Regarding the performance at the SAP Center at San Jose, Jim Harrington of the East Bay Times stated that Lovato "outshined" Jonas and that she did "some of her best work of the night on the slower material, touching hearts with the Unbroken cut 'Fix a Heart' and the Demi track 'Nightingale'". Kelli Skye Fadroski of Daily Breeze gave a positive review of the concert held at the Honda Center in Anaheim, California, saying, "Slowing things a bit [after singing 'Body Say'], she pulled a bar stool onto the catwalk and absolutely killed during 'Fix a Heart'". An editor of The Columbus Dispatch praised Lovato's vocals on the show offered in Columbus, Ohio, writing, "Even when she slowed things down with older tracks 'Fix A Heart' and 'Nightingale', her powerhouse vocals reverberated throughout the arena".
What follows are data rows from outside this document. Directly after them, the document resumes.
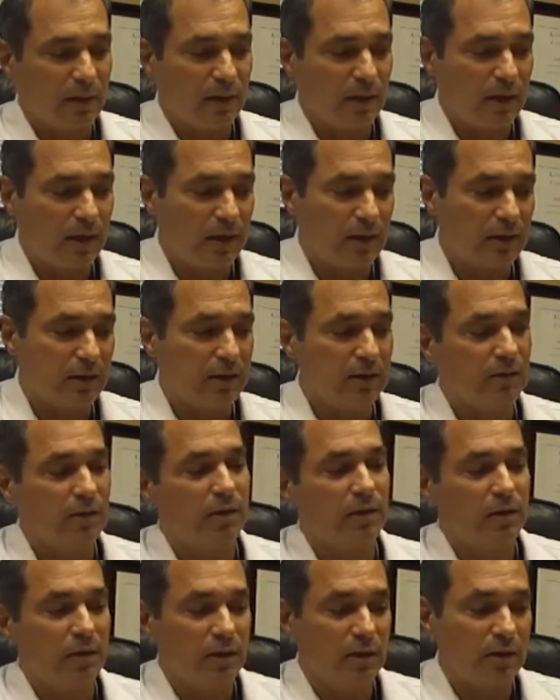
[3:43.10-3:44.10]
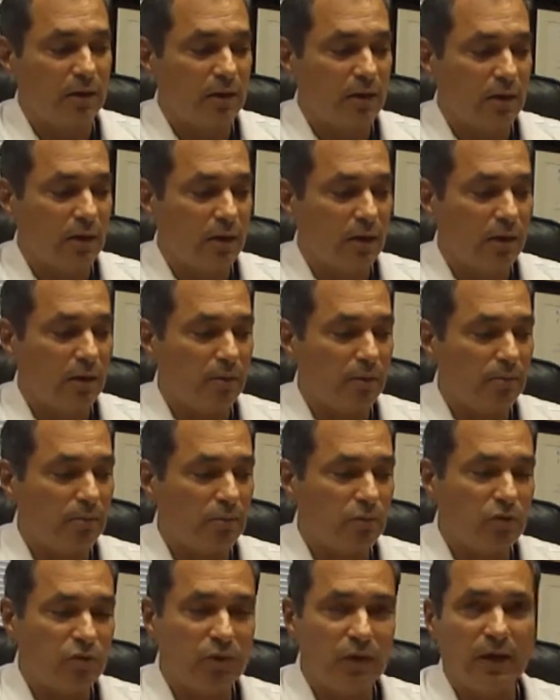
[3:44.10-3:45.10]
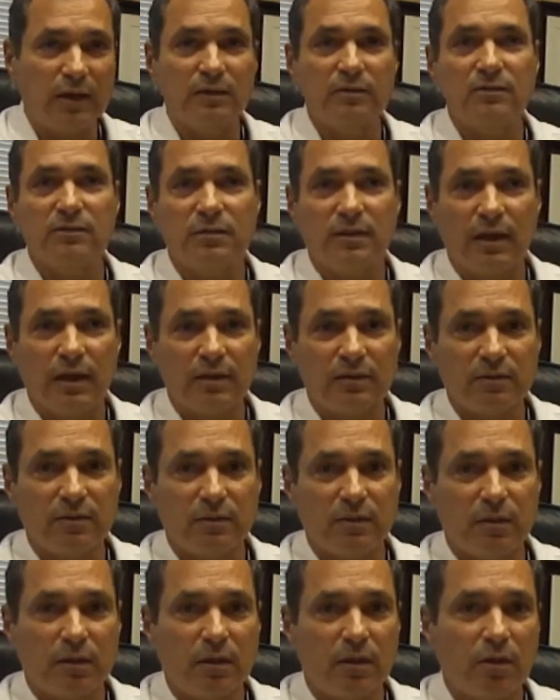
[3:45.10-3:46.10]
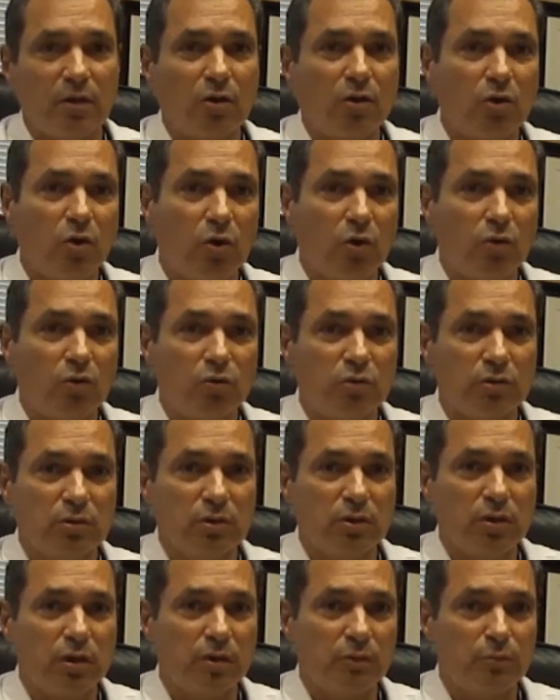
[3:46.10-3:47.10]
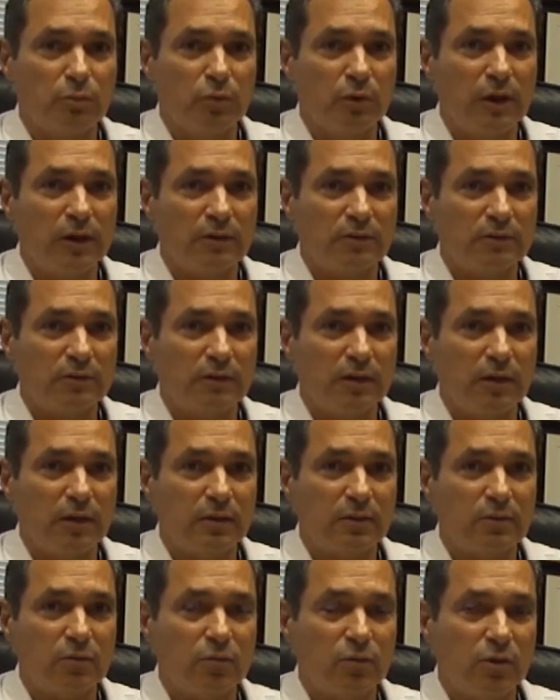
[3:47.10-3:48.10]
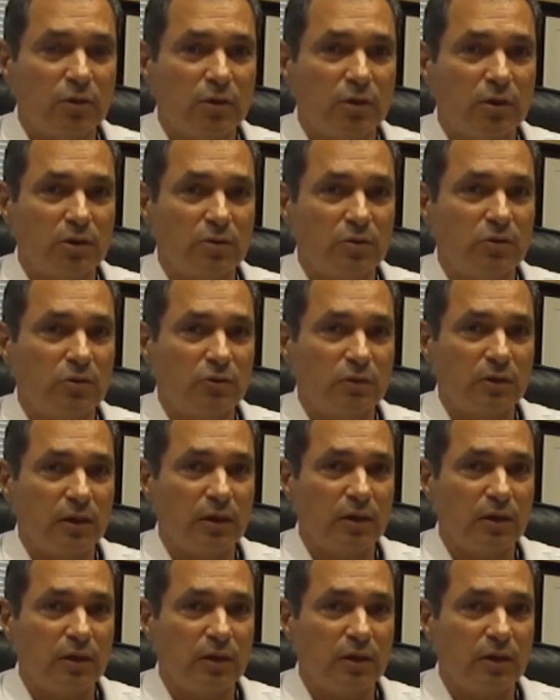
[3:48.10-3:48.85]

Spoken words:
and it creates that cone of breast that we're going to use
== Credits and personnel ==
Credits adapted from the liner notes of Unbroken.

=== Management ===
- Engineered and Edited at Studio E at Chalice Recording, Los Angeles, California
- Mixed at Mixstar Studios, Virginia Beach, Virginia
- Published by Roditis Music (ASCAP), Priscilla Renea Productions/Power Pen Associated/WB Music Corp (ASCAP)

=== Personnel ===

- Lead vocals – Demi Lovato
- Songwriting – Emanuel Kiriakou, Priscilla Renea
- Production – Emanuel "Eman" Kiriakou
- Engineering and editing – Jens Koerkemeier

- Piano, Keyboards, Bass and Programming – Emanuel Kiriakou
- Mixing – Serban Ghenea
- Engineering for Mix – John Hanes
- Mix Assisting – Phill Seaford

== Charts ==
Following the release of Unbroken, "Fix a Heart" sold 37,000 downloads during its first week of availability in the United States, entering the Billboard Hot 100 at number 69 and the Digital Songs chart at number 35. It also peaked at number 78 on the Canadian Hot 100.

| Chart (2011) | Peak position |
|---|---|
| Canada Hot 100 (Billboard) | 78 |
| US Billboard Hot 100 | 69 |

==Certifications==

| Region | Certification | Certified units/sales |
| United States (RIAA) | Gold | 500,000^{‡} |
^{‡} Sales+streaming figures based on certification alone.